Ask WWD: How Do I Find Customers?

Web Worker Daily reader Nick Heppleston asks:

As an avid reader of the WWD and as a professional developer who is thinking about going solo, the one thing that is holding me back is the fear of new customers drying up. As a developer and not a salesman, can you (or any of your readers) offer any advice on marketing yourself as a freelancer and finding new customers?

The most obvious way of finding freelance work is posting your c.v. and searching listings on online contract job sites like Guru.com. This is the web worker equivalent of checking the newspaper job ads each morning and dutifully mailing off a cover letter plus resume. It’s just about as successful, too. Yes, you can find work that way–but not necessarily work that really suits you with people you like. And once your current contract ends, you might have to start all over again. Is there a better way?

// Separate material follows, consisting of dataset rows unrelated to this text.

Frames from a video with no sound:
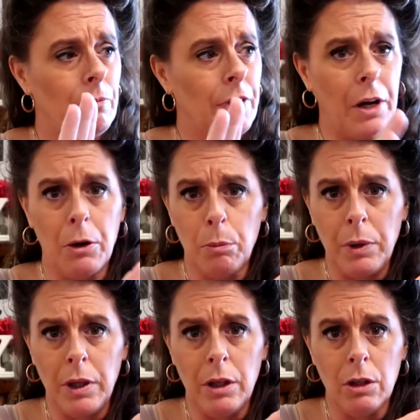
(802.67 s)

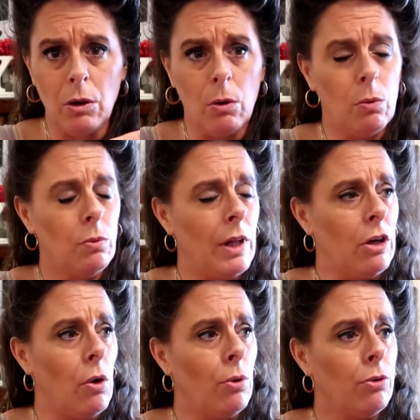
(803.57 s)
therapy, you know, they
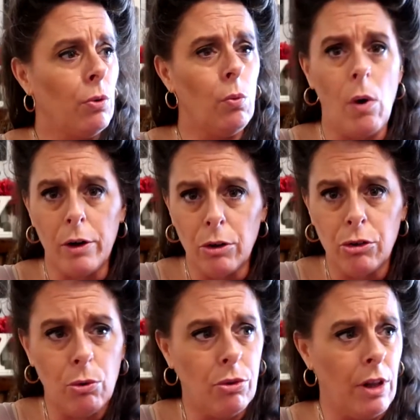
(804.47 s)
go through water
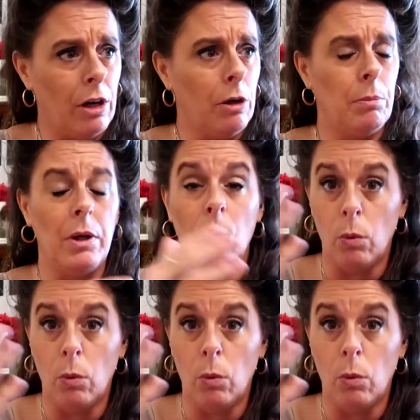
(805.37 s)
therapy.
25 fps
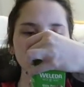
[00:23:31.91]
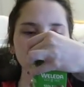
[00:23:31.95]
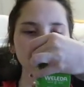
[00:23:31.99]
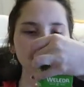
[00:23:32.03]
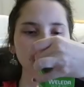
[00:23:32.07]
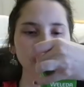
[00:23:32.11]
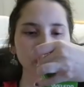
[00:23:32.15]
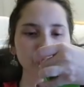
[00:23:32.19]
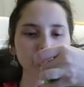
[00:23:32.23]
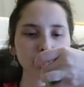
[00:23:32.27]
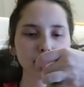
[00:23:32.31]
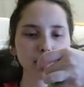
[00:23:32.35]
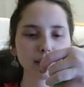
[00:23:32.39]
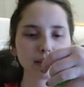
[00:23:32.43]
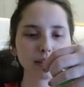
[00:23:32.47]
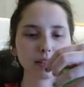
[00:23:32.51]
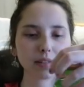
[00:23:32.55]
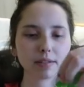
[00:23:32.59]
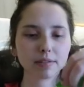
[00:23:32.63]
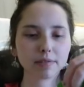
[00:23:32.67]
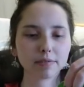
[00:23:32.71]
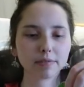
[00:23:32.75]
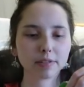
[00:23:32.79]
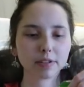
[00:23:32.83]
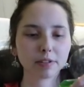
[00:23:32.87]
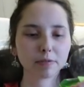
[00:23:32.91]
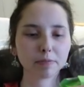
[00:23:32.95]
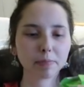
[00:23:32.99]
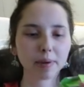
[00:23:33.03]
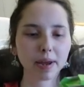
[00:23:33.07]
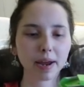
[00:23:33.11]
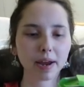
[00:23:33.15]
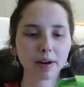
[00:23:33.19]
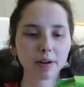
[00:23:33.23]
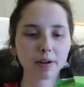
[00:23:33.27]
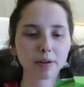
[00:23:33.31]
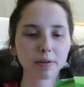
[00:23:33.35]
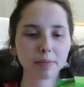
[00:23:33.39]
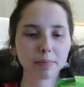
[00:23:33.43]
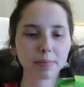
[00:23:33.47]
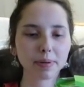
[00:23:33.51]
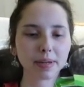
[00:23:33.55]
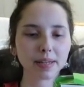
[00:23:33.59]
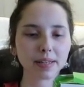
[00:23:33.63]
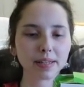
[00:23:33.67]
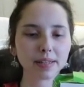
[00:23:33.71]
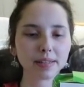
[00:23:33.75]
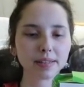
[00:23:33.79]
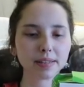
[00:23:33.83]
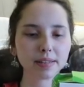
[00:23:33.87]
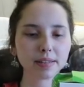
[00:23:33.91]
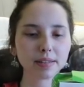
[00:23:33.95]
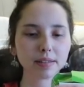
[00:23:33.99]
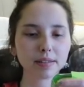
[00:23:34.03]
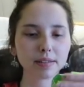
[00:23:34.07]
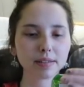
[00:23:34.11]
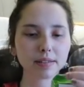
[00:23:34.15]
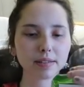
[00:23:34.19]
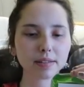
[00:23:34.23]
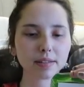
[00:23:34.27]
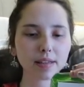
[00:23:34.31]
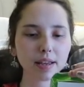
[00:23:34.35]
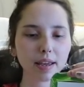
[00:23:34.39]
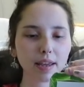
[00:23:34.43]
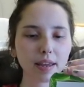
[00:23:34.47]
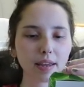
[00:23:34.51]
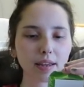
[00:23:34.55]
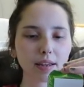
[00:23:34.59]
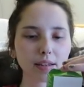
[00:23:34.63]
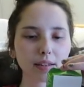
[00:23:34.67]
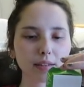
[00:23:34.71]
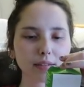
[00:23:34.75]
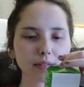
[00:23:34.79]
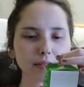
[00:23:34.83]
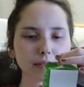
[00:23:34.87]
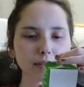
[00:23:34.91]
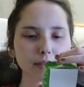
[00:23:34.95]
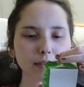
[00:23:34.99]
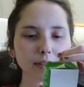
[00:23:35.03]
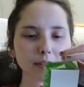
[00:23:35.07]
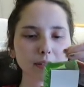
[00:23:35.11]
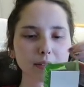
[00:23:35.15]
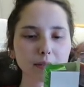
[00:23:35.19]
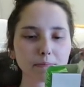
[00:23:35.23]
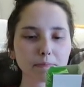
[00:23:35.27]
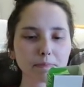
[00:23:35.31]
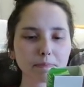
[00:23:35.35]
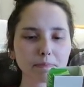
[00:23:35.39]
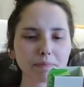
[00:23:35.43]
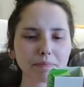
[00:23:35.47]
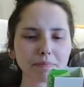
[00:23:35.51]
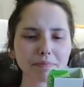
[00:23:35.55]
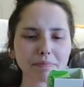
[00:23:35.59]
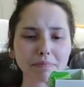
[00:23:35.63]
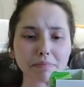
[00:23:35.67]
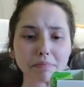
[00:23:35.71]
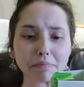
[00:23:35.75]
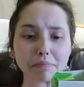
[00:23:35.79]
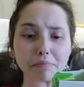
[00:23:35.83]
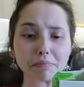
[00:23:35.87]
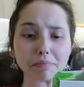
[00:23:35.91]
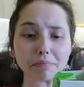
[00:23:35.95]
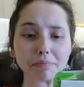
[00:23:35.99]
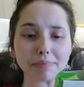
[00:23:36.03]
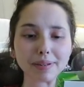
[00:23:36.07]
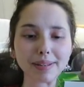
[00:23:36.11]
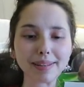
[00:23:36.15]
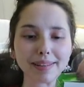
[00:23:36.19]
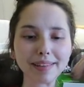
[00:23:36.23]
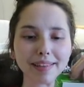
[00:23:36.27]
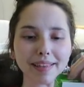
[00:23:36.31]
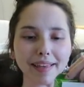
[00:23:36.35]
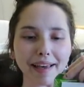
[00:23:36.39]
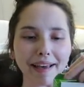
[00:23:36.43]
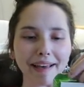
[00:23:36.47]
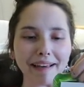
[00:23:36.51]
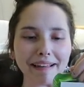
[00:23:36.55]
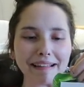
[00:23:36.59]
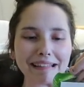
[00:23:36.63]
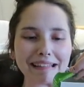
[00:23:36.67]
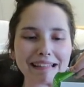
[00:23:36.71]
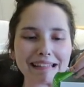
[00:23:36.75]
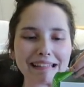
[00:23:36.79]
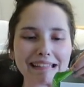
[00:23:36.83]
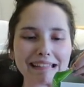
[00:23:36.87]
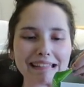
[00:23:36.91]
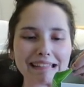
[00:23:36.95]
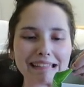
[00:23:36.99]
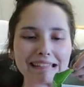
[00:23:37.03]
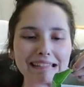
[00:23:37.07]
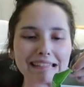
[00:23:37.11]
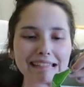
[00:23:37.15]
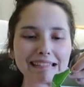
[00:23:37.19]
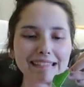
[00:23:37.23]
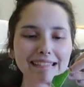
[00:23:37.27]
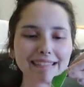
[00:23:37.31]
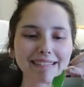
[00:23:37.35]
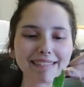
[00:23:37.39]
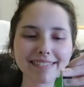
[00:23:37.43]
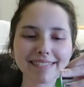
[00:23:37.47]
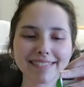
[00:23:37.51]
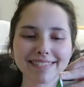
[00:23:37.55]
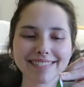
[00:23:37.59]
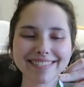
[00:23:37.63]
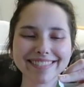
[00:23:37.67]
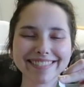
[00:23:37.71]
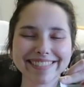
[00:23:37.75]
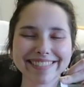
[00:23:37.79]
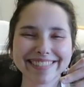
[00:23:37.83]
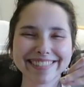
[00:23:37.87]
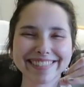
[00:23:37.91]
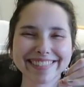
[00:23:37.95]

No animal testing for parabens and propound.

Yes there is. Let customers find you. That’s how Stowe Boyd, founder of Blue Whale Labs and a successful independent consultant, markets his services:

I have a simple approach to marketing my services: I don’t. Or, perhaps more accurately, I don’t do any marketing other than blogging and attending conferences, which are the primary channels for potential clients. I leave the rest up to fate, the Tooth Fairy, and word of mouth.

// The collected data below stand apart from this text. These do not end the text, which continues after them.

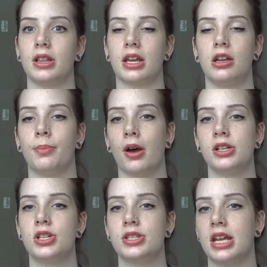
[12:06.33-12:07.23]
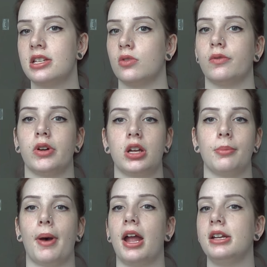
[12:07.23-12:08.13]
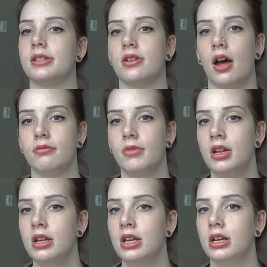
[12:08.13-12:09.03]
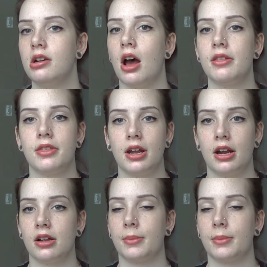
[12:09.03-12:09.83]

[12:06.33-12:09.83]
Like your body just takes over, your mind is not there.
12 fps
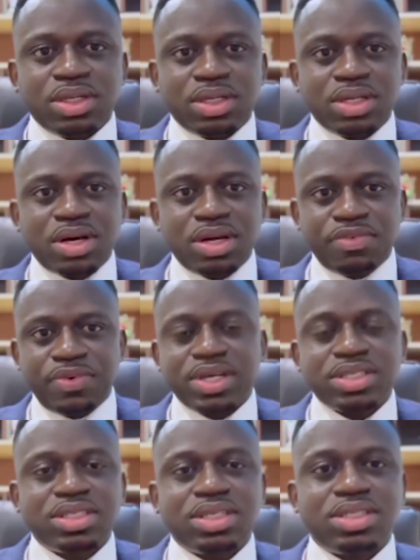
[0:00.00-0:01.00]
Now, the
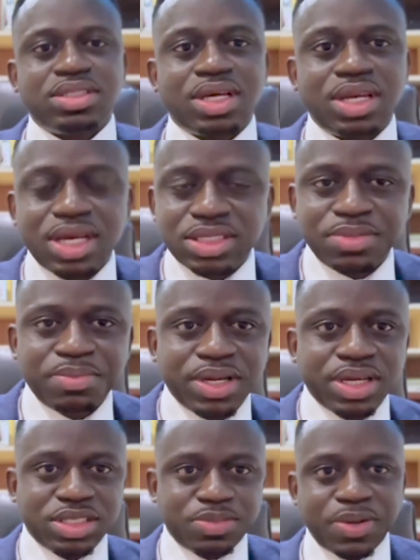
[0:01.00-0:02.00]
first thing is that
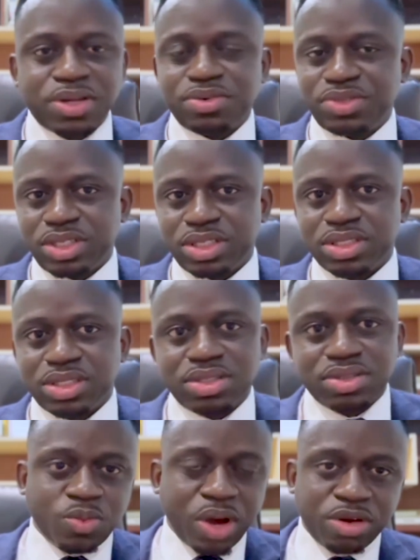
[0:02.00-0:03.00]
Luxembourg is part of Schengen,
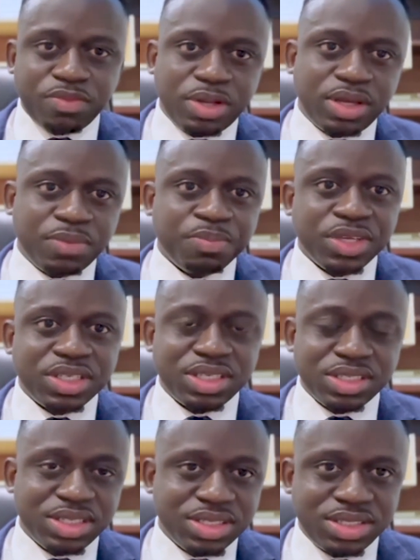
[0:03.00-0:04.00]
one of the
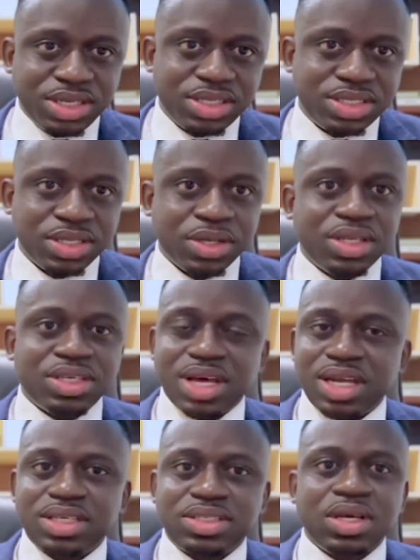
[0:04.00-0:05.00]
Schengen states.
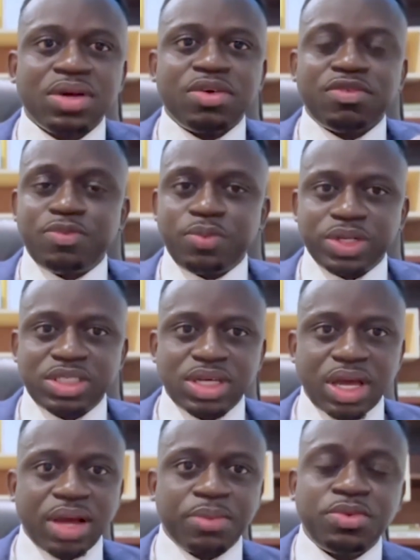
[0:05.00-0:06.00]
That is, with
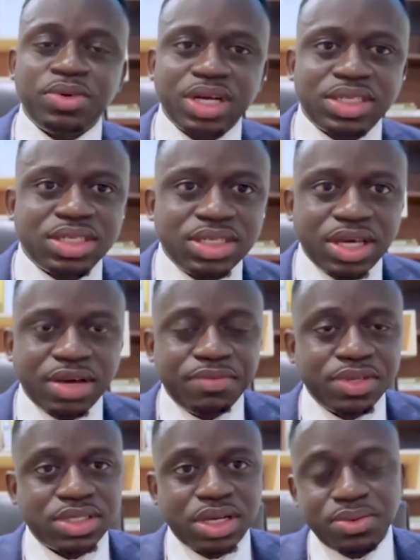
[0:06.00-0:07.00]
uh, you getting the
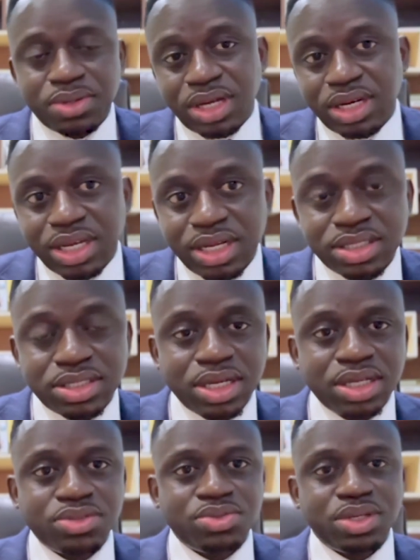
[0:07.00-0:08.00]
visa, you can enter
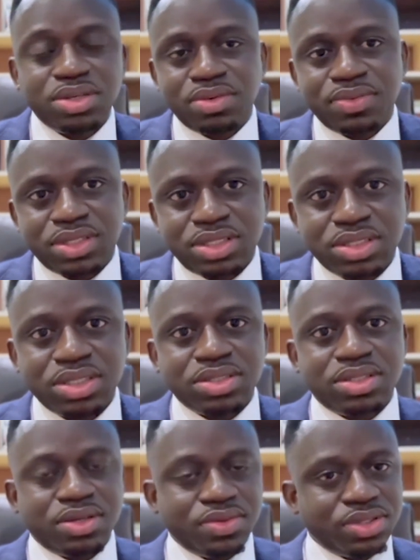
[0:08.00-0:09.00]
into any of the Schengen
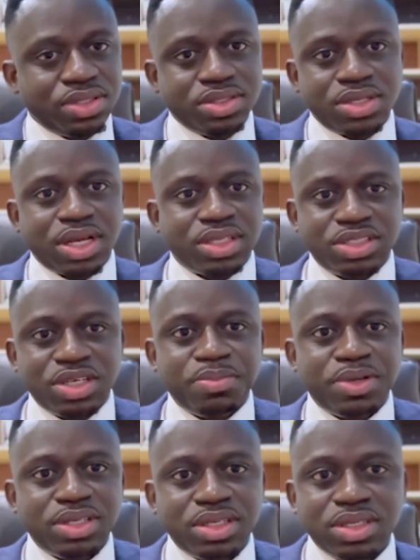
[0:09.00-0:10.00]
territories like
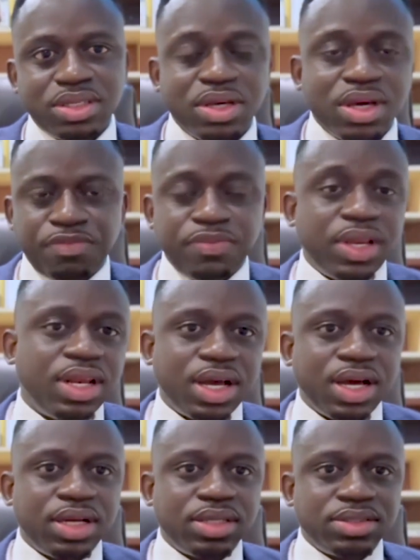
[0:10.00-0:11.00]
Germany,
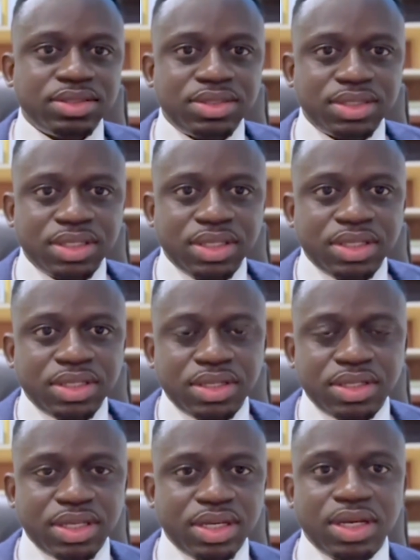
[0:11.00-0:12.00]
Finland,
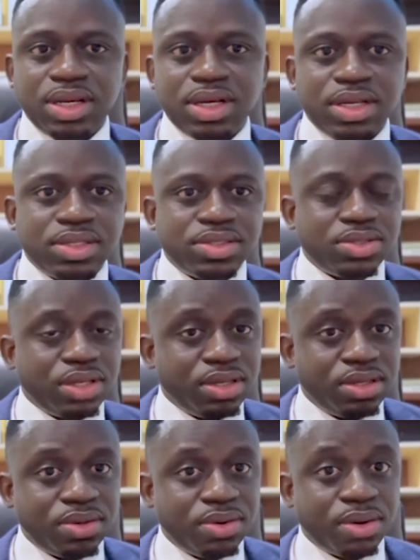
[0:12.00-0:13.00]
Netherlands,
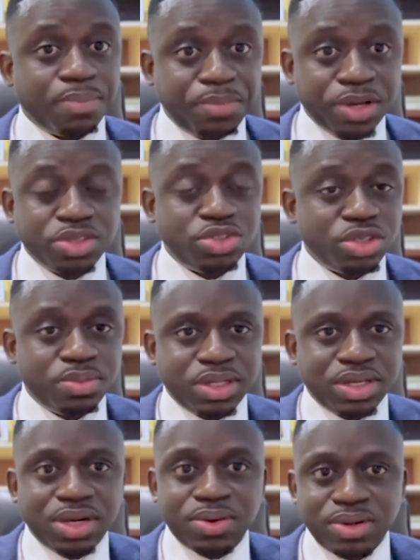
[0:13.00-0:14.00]
and or Belgium,
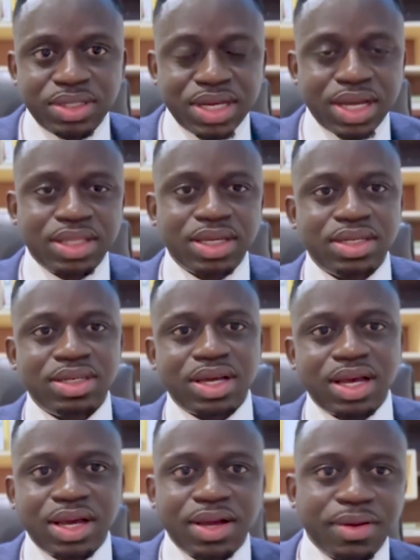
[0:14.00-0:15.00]
and all the other
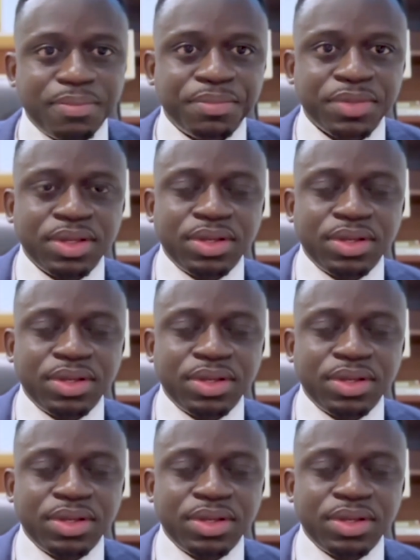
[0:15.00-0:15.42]
um,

I asked James Governor, founder of four-year-old industry analyst firm RedMonk, how he finds new customers. James takes an approach similar to Stowe’s:

The secret to sales and finding clients is lots and lots of touchpoints. Sales is at least partly a numbers game. Blogs are a great way to create new touchpoints, and as such are a great marketing tool. The more conversations you have with the market the more opportunities you will find. But treat these conversations as learning opportunities as much as sales opportunities. The sale will almost certainly drop out of a problem description.

Of course you then want to maintain these client relationships, which is definitely not a numbers game. Maintain focus on existing clients–and if possible up sell into them. That is, large companies may need help in other areas, and be willing to make recommendations to other groups. If you’re a trusted advisor to your clients, which sometimes means telling them their idea is not a great one, they will come back again. You want a profile within a community that can look for opportunities for you.

Stowe and James suggest that you don’t need to specifically look for customers. Instead, let your reputation find them for you. Focus on your reputation, on learning new things, and on connecting with people doing work that excites you. Then opportunities will come looking for you.

You can start building up your profile even before you leave full-time employment. Start a blog and comment on other people’s blogs. Attend conferences that interest you, even if you’re not sure how they fit in with your career plans. Speak at them, if you can–what a great way to show off what you know and how you communicate. Participate in online forums or IRC channels, sharing your expertise and building new knowledge and relationships at the same time.

For developers, open source software efforts are an excellent way to learn new things, connect with like-minded people, and show your expertise. Designers can achieve similar professional visibility by producing and marketing free website templates or doing pro bono work for nonprofits. Consultants and writers will find that blogs are an ideal way of showing writing skills and insight.

One major benefit of the raise-your-profile-and-they-will-come approach is that working on your reputation and visibility is a whole lot more fun than cold-emailing potential customers or fighting with twenty-seven other people for a PHP web development contract listed on Monster.com. Most of us have chosen web work because we love it. Spending time writing about it, talking about it, and learning about it is rewarding all by itself. How great that it also happens to be the best way to find money-making opportunities too.

Of course there’s more to turning your profile into actual income, including explicitly asking for work via proposals or more informal means, doing the work itself, and making sure you get paid once the work is done. We’ll tackle those topics in the future. Meanwhile, if you have tips for finding opportunities and marketing your services, share them in the comments.